しのびよる「車離れ」
自動車が国内で売れなくなっている。 2007年の新車販売台数は3年連続で減り、軽自動車を除けば35年前の水準にまで後退した。
保有率は2001年をピークに下降し始めており、既に「クルマ離れ」の兆しが表れている。 特に若者で車を持たない割合が増えていることから、将来の需要がジリ貧となることを恐れるメーカーの悩みは深い。
「デートの必需品」が「割り高な移動手段」に
「車がなくても不便はないし、今後もずっと運転免許を取るつもりはありません」
自動車メーカー出身で、あるシンクタンクの幹部(57)は、地域交通を考えるシンポジウムで2007年に出会った京都大学の男子学生の言葉が忘れられない。
「昔は、取り合えず免許は取っておく、というのが社会常識だったのに……」 「デートの必需品1%」。
中古自動車買取り大手「ガリバー」の自動車研究所が2006年4月に発表したアンケート結果は驚きをもって受け止められ、雑誌などにも引用されてきた。
恋人と2人きりで移動できる車にあこがれた40代以上の世代には、「1%」という数字が信じられない。
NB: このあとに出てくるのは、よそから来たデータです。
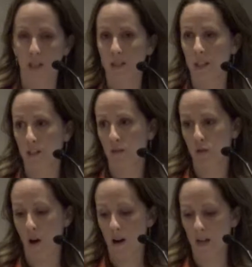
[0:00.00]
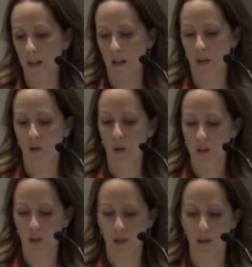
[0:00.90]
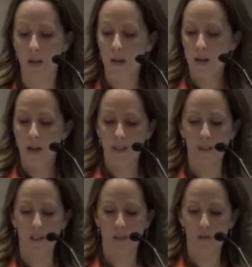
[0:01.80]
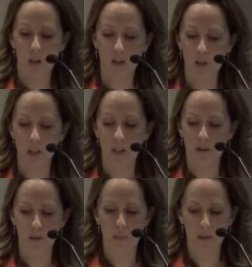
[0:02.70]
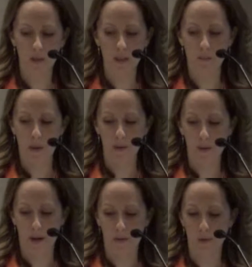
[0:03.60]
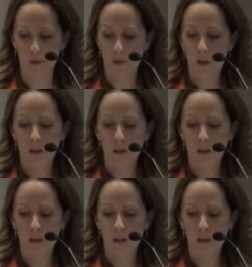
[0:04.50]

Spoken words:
excessive talking, aggression, excessive touching, irritability, and meltdowns.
同じ幹部は「昔はクルマさえあれば女の子がヒョイヒョイついてきたもんだがなあ」と、ため息をついた。
「自動車に対する関心・興味は?」との問いに、最も多かったのは「単なる移動手段」という選択肢を選んだ人で、全体の44%。
2007年9月、同研究所が同じく18~50歳代の男女千人に今度は「複数回答」で聞いたところ、やはり「移動手段」が最多で52%、「デートの必需品」は6%で、ほぼ最下位という順位に変わりがなかった。
20代までに限っても、「移動手段」が43%で、「デートの必需品」は15%に過ぎない。
研究所の鈴木所長は「今の市場は需要が多いミニバン、コンパクトカー、軽自動車が圧倒的。
スポーツカーなど デートカー は少なくなり、かつて若者を引きつけたような個性的で魅力的な車が少なくなったのも要因ではないか」と分析する。
「単なる移動手段」と見られてしまえば、車も電車やバスなど公共交通機関と同じ土俵の上で「費用対効果」によって比較されるのみである。
日本自動車工業会が「車を持たない人の理由」を調べた。 1位は「価格・維持費など経済的な理由」で55%。次いで「保管場所がない」が40%だった。
演出家のテリー伊藤さんは2007年11月に出版した『クルマの税は高すぎる』の中で「買って税金、持って税金、走って税金、走らなくても税金」と書いた。
今国会で懸案のガソリン税など車にかかる様々な税金も含めたコストを勘案すれば、「他の交通機関の方が便利」(30%)という「持たない理由」もうなずける。
もっとも、こうしたクルマ離れは、地下鉄などが充実した都市部に顕著な傾向だ。東京圏ではバブル崩壊で90年代半ばに転出超過になったが、再び転入超過が続く。
2007年は転入が15万人も上回り、20年ぶりという高水準だった。 東京都文京区に2002年完成したあるマンションは地下鉄4線が利用できる。
全戸の半数に当たる40台の駐車スペース(月3万4千円~)を備えるが、15台が空いたままだ。 自動車を買う必要がない人口の増加が、クルマ離れを加速させていることは間違いない。
保有コストがかさむ上にガソリン価格高騰が追い討ちをかける。 代替する交通機関が十分でない地方では止むを得ず車を持ち続けるケースも多く、生活を直撃している。